С истинным наслаждением читали мы в "Основе" [1] биографию нашего украинского философа Григория Саввича Сковороды [2], еще прежде довольно ознакомившись с подробностями его страннической жизни и характером миссионерской его деятельности. Недовольный педантизмом своих современников и упорно отстранявший себя во всю жизнь свою от представителей тогдашней учености, Сковорода явился у нас, на Руси, тем, чем были на Западе Бемы, Гельмонты, Пордечи, Сведенборги и другие мыслители, известные под именем феософов. Собственно говоря, мы видим на Сковороде поразительный образчик того, к чему может привести самого глубокомысленного испытателя тайн природы намеренное уклонение от учения Церкви и своенравное убеждение в непогрешимости своих философских выводов. Нас неоднократно поражала эта непроглядная тьма умствований Сковороды, облегавших черною тучею его впечатлительную душу; болезненно сжималось сердце, когда мы видели этот самородный ум влающимся всяким ветром учения, без твердой основы, без определенной цели, вдруг ярко озаряющий и верхнее, и дольнее и в то же мгновение погружающийся в густой мрак, -- с признаками раздражительного самолюбия и тайного поклонения самому себе, которое просвечивалось даже сквозь красно-подобранные слова о смирении. "Мир меня ловил, но не поймал", -- эта эпитафия, сочиненная Сковородою себе самому, всегда возбуждала в нас неприятное чувство какою-то резко выдающейся нотой, вроде той, какою попотчивала Чичикова ноздревская шарманка.

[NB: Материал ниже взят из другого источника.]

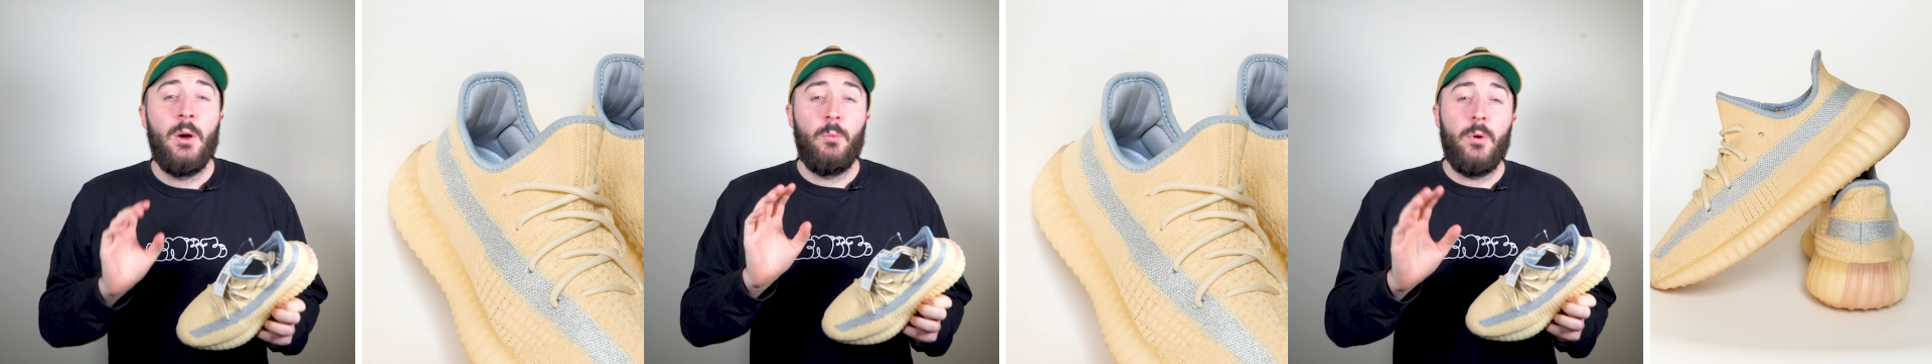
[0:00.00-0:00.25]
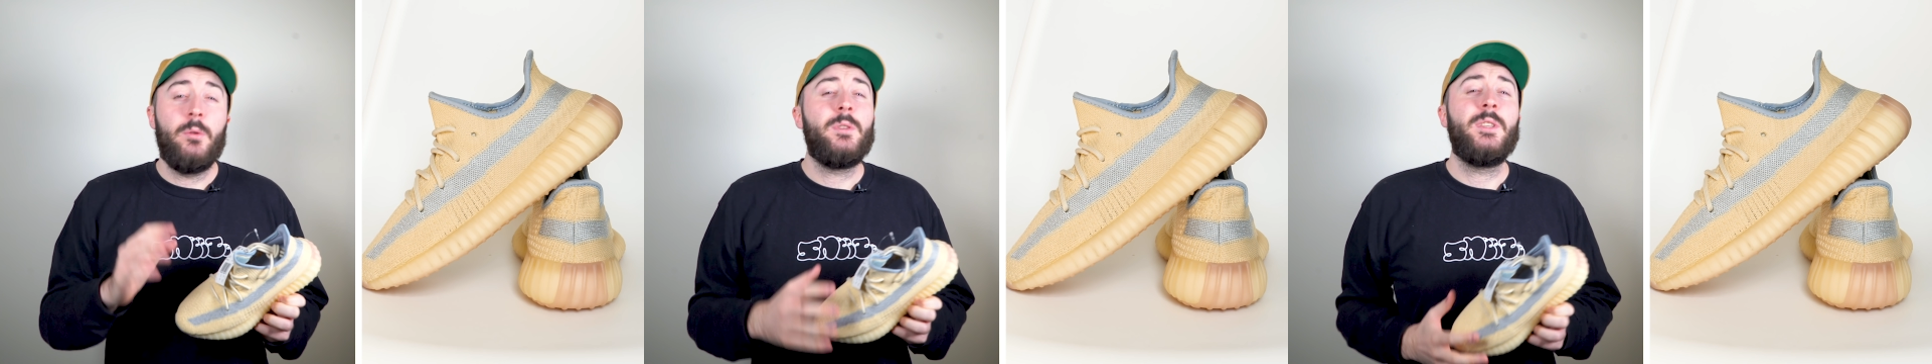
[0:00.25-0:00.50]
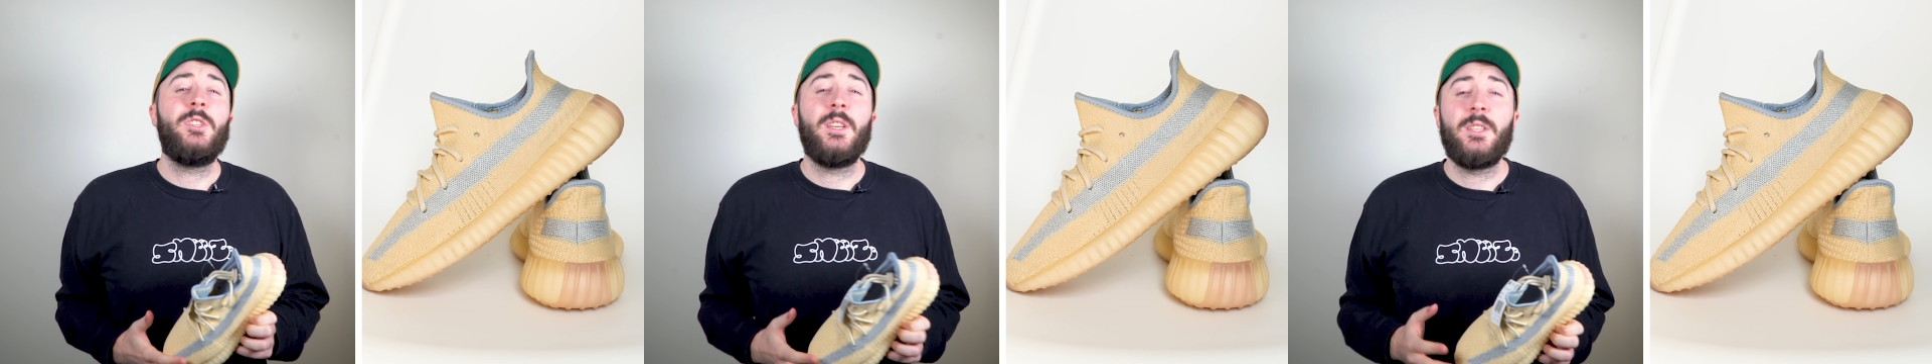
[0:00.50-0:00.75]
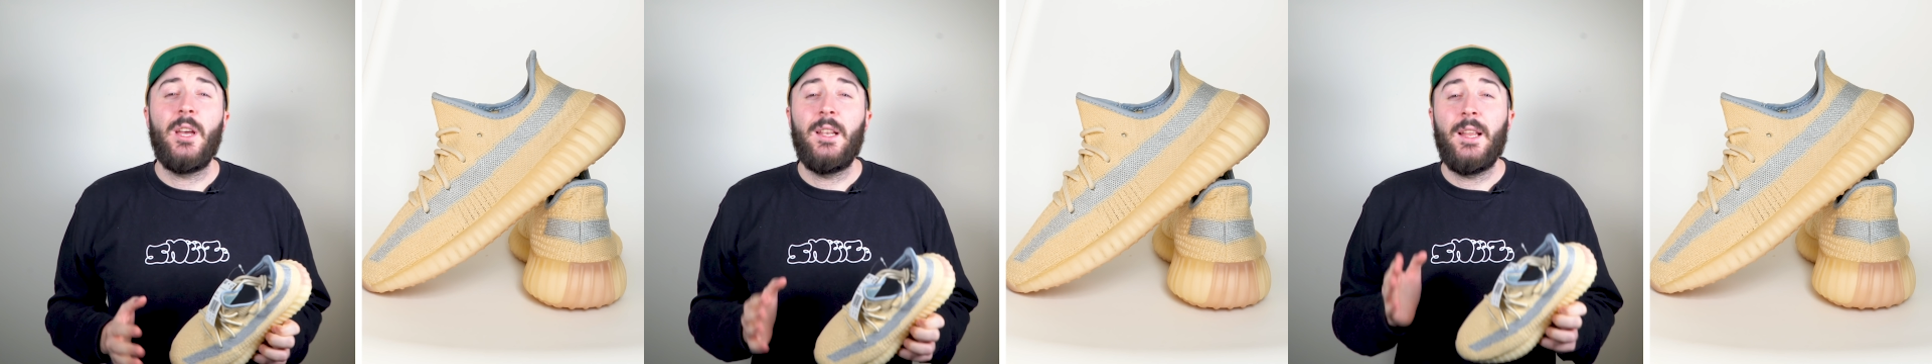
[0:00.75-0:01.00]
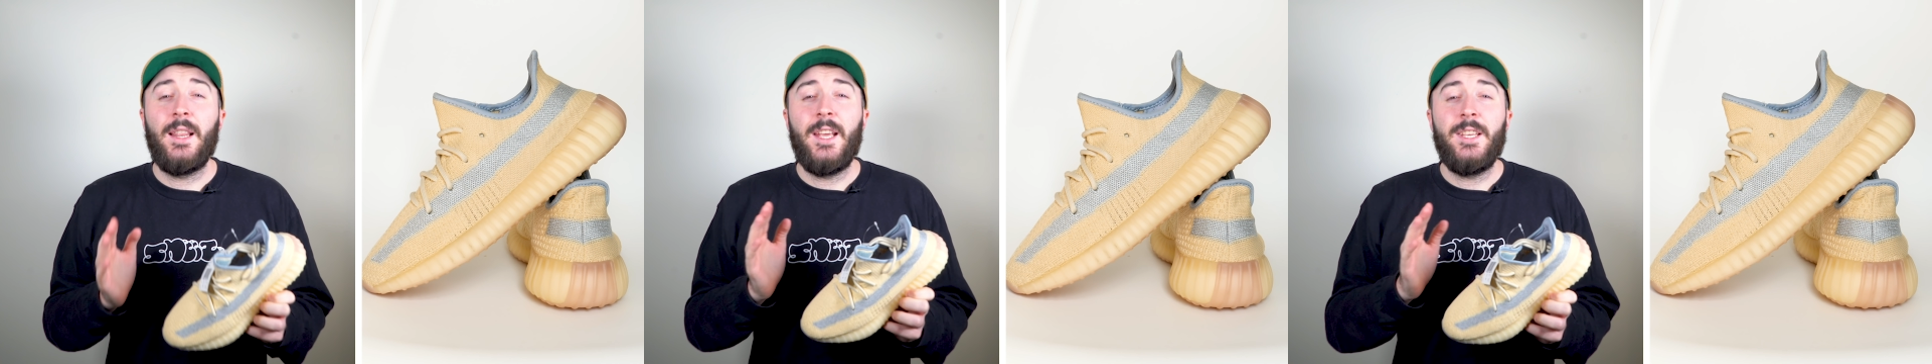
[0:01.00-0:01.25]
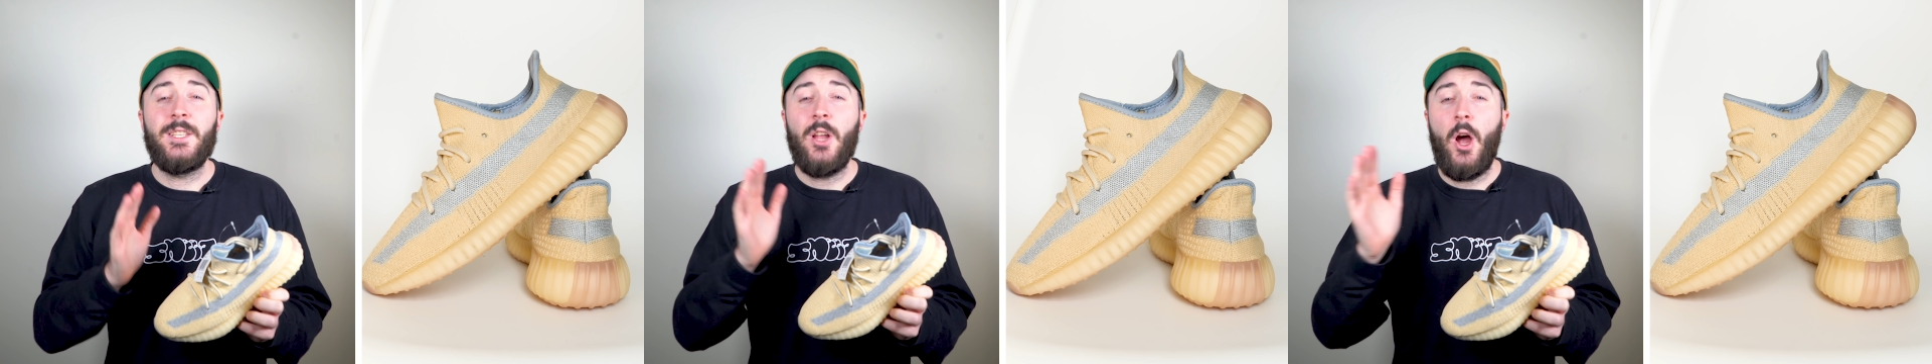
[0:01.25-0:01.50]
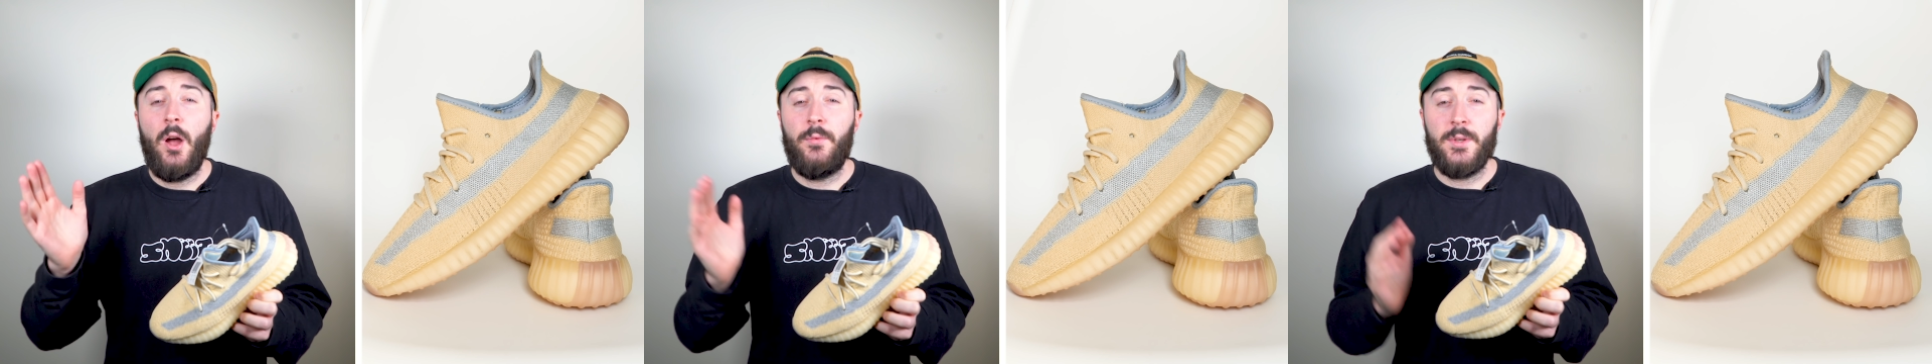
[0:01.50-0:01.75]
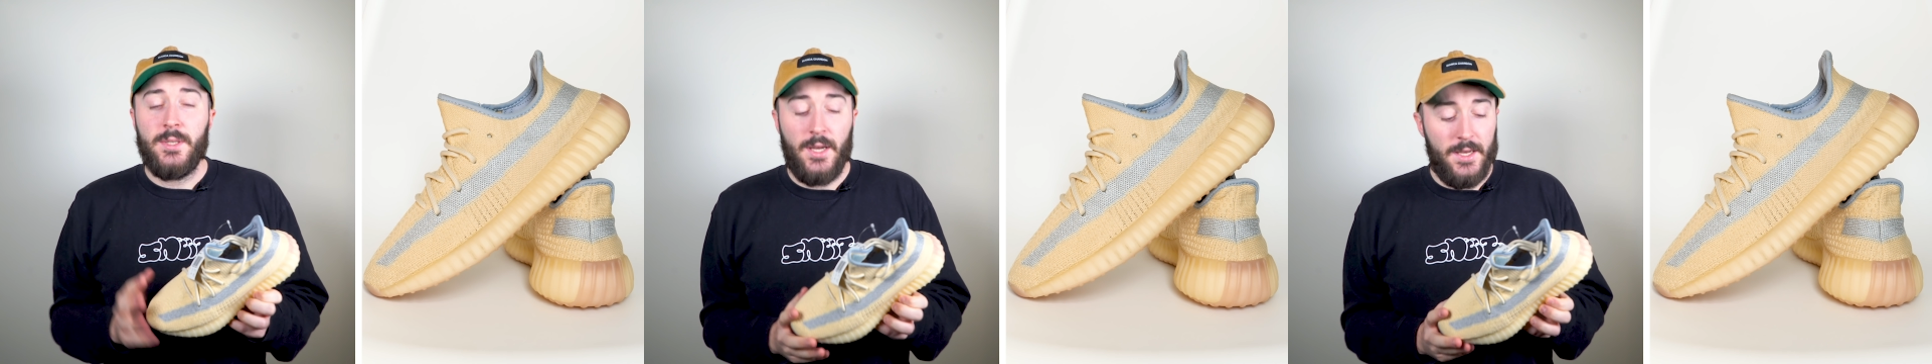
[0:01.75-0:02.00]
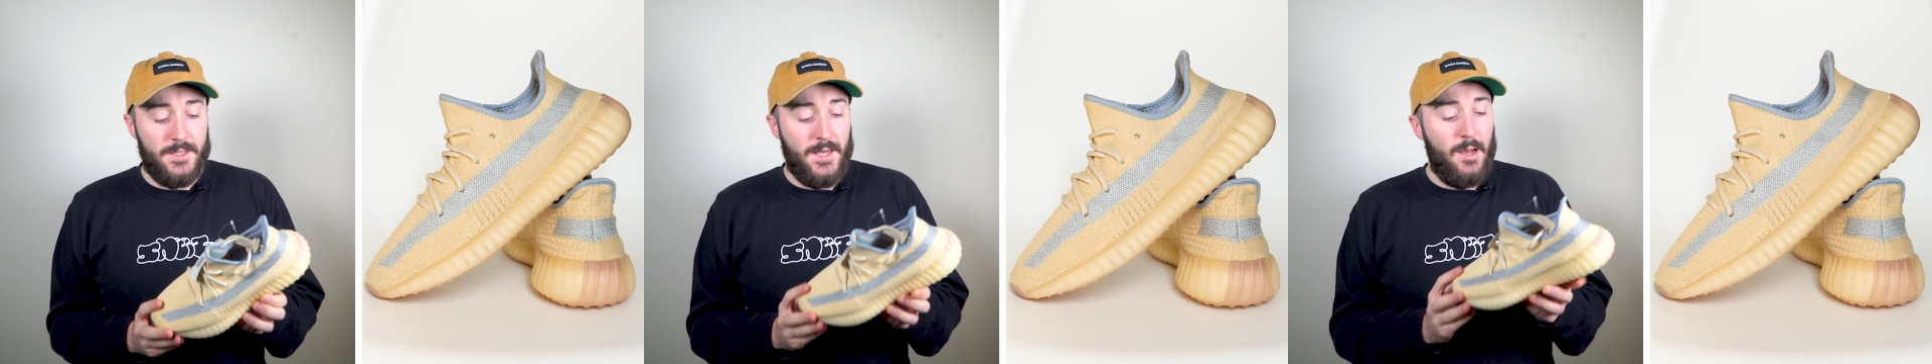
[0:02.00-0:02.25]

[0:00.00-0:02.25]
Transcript: We would suggest going at least half a size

Но ни с чем нельзя сравнить того неприятного чувства, которое произвело в нас известие, сообщенное жизнеописателем Сковороды Коваленским о том, что будто бы "он перед смертию отказался было совершить некоторые обряды, положенные Церковию, и что потом, представляя себе совесть слабых, исполнил все по уставу" {Основа. 1862 г. Сентябрь. С. 61.}. Спрашиваем, не Коваленского, которого давно уже нет на свете, а автора биографии г. Ореста Халявского и главное -- редакцию "Основы", -- что это за обряды, положенные Церковию, для напутствования умирающих? Елеосвящение, что ли? Или, может быть, принесение покаяния и причащение Телу и Крови Господней? Но разве это обряды только, а не действительные и не вседействующие таинства? Опять, -- если Сковорода и в самом деле отказывался перед своею кончиною исполнить долг православного христианина и если исполнил его потом для того только, чтоб не смутить "совести слабых", -- то разве это служит к чести его? Разве биограф не бросил самую мрачную тень на уважаемую личность нашего народного мыслителя? Нет, как угодно, а не имея задней мысли, мы не поместили бы этого факта, если бы он имел даже историческую достоверность. По-нашему так: передавая такое или другое извещение о более замечательной личности, непременно надо иметь в виду, какое действие произведет оно на читателя, и, главное, не бросит ли какой-либо тени на тот или другой предмет, к которому по-своему относилась выставляемая личность. Удерживаясь от осуждения Сковороды, мы не можем не упрекнуть г. Халявского и редакцию "Основы" за то, что они не выбросили из биографии украинского философа эту удушающую изгарь.
ПРИМЕЧАНИЯ
Печатается по единственному изданию: Аскоченский В. И. [Без подп.] С одной стороны обмолвка, а с другой недомолвка // Домашняя беседа для народного чтения. -- 1863. -- Вып. 3. -- С. 75-76.
[1] Халявский Орест [псевд. Г. Данилевского]. Сковорода, украинский писатель XVIII века // Основа. -- 1862. -- Август. -- С. 1-39; Сентябрь-октябрь. -- С. 39-86.
[2] Сковорода Григорий Саввич (1722-1794) -- малороссийский философ, поэт.